Given information:
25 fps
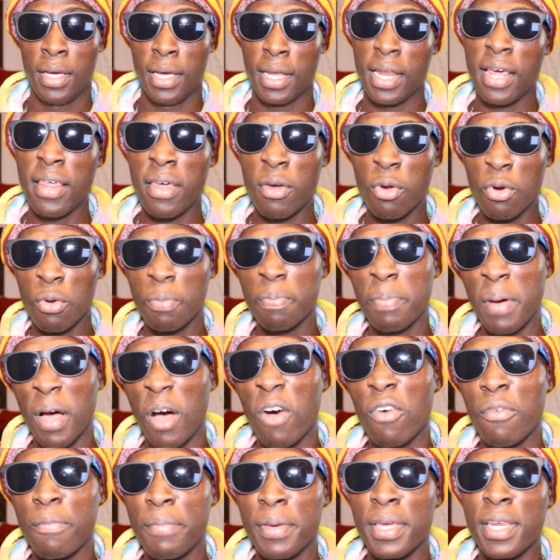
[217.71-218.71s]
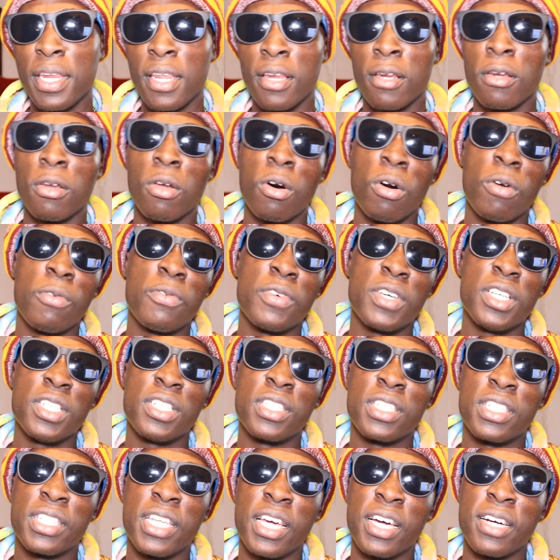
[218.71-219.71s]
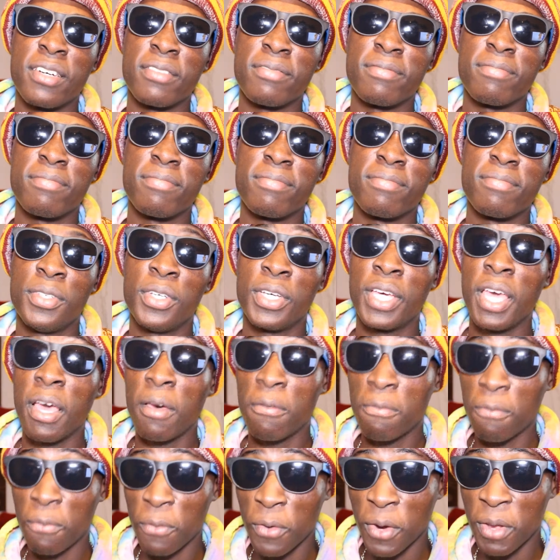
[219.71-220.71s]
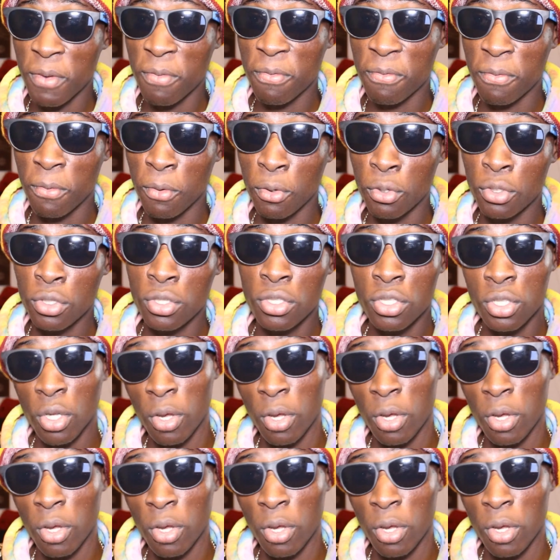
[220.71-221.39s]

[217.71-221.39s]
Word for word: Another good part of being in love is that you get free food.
...
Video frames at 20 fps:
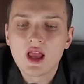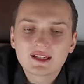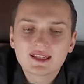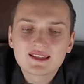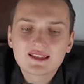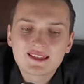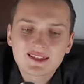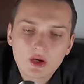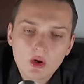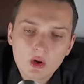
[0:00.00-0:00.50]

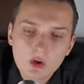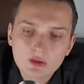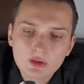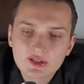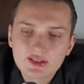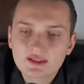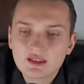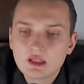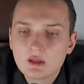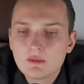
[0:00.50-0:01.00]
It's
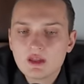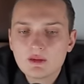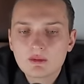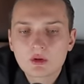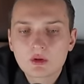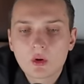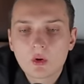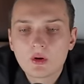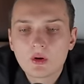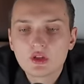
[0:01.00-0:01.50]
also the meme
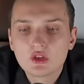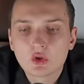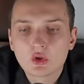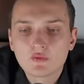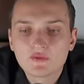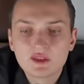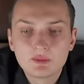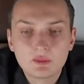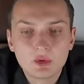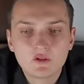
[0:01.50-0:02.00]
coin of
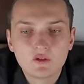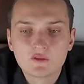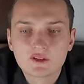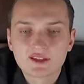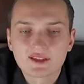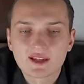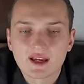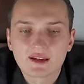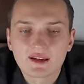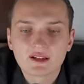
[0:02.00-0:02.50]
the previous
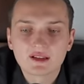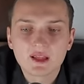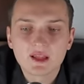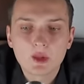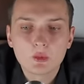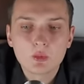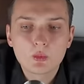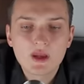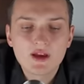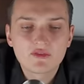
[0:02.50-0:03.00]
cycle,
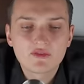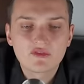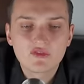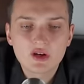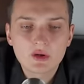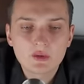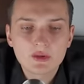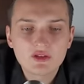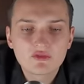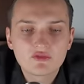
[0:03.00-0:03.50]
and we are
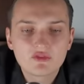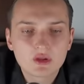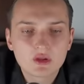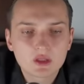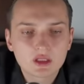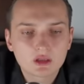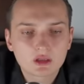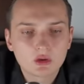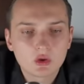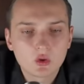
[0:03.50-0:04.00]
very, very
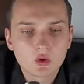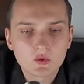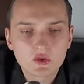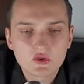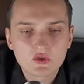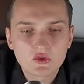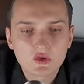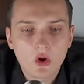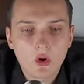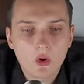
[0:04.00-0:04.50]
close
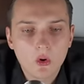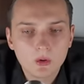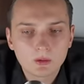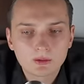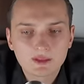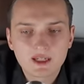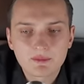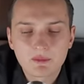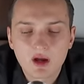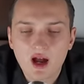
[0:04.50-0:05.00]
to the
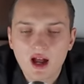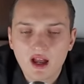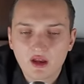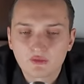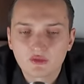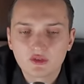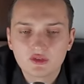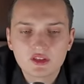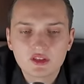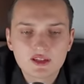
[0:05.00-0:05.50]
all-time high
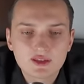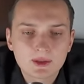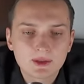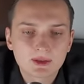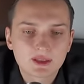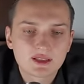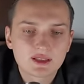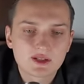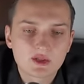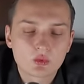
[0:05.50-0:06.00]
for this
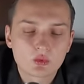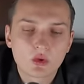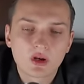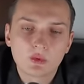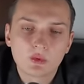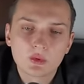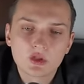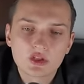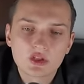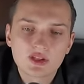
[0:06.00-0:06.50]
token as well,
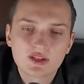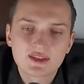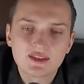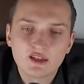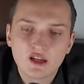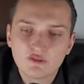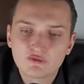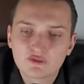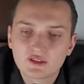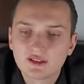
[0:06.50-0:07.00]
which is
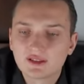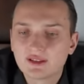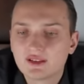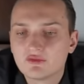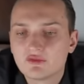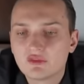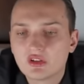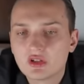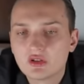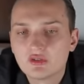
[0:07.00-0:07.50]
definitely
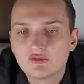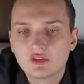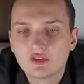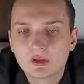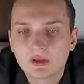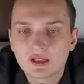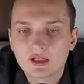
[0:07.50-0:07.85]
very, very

What you are asked to do:
Using the entries above, transcribe exactly from the line that has "[217.71-218.71s]" through the line that has "Word for word: Another". Pictures are dropped.

Solved problem:
[217.71-218.71s]
[218.71-219.71s]
[219.71-220.71s]
[220.71-221.39s]

[217.71-221.39s]
Word for word: Another good part of being in love is that you get free food.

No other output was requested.